|
February 2013 |
Current programming efforts require a good understanding of the GPU memory hierarchy and GPU programming execution model in order to fully exploit the GPU capacity and capability for maximum application performance. The scope of challenge to programmers consists of the following areas. Optimisation is the best trade-off between utilisation of resources and limitations imposed by architecture.
o GPU memory management
o Kernel allocation
o CPU and GPU coordination
When hardware of new architecture is released, manual programming effort would be required to gain access to new performance potentials. Over time and eventually compilers would incorporate new architectural improvements as extensions to the compilers. This process appears to be irreplaceable as long as human brains outperform computers in thinking.

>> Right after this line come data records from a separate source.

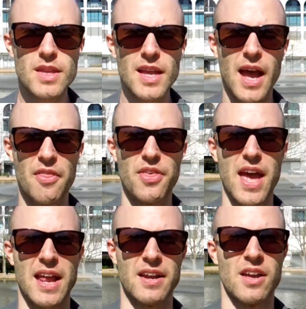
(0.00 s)
And
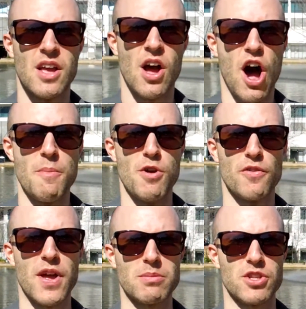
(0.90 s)
then I
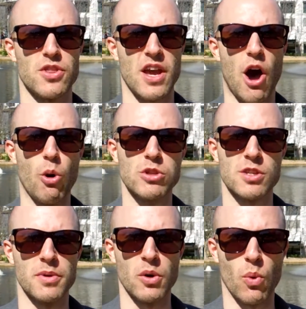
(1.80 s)
moved up to the
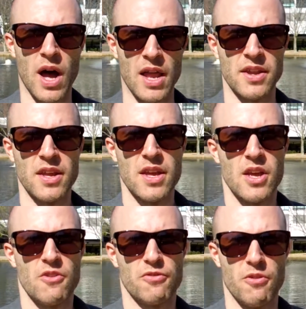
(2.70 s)
ultimate one
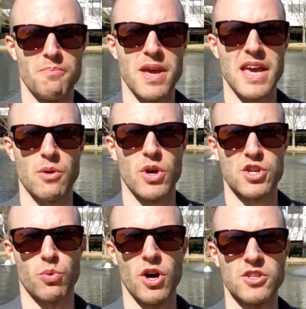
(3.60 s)
for me,
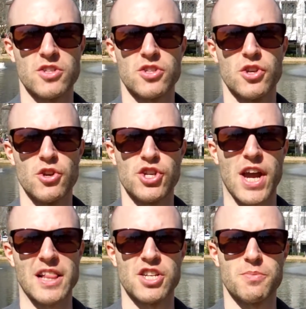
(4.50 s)
which was to
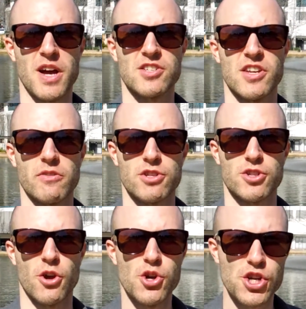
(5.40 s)
challenge myself
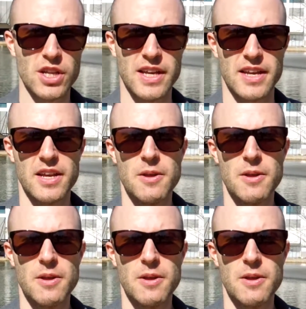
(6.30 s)
socially.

There are many attempts to free software programmers of the complexity of hardware so that they can focus on algorithms for solving problems. If we look beyond parallel computing we will find similar attempts everywhere. The best such attempts are the TCP/IP stack and the OSI 7 layer model. Those attempts were visionary and the interfaces between layers are defined for compliance by product vendors. Commercial engineering design applications such as Mathworks Simulink and National Instruments Labview provide graphical user interface and tools to offload design engineers of some programming efforts.
CUDA-CHILL by Ruby1 is an effort to automate the optimisation process of parallel programming in 2010. It uses a complete scripting language to describe composable compiler transformations that can be written, shared and reused by non-expert application and library developers. It was an effort to consolidate contributions from 66 previous research efforts of the academic communities. It compared performance against CUBLAS 2.0 library for a range of square matrix sizes up to 8192 elements and claimed to match or outperform CUBLAS.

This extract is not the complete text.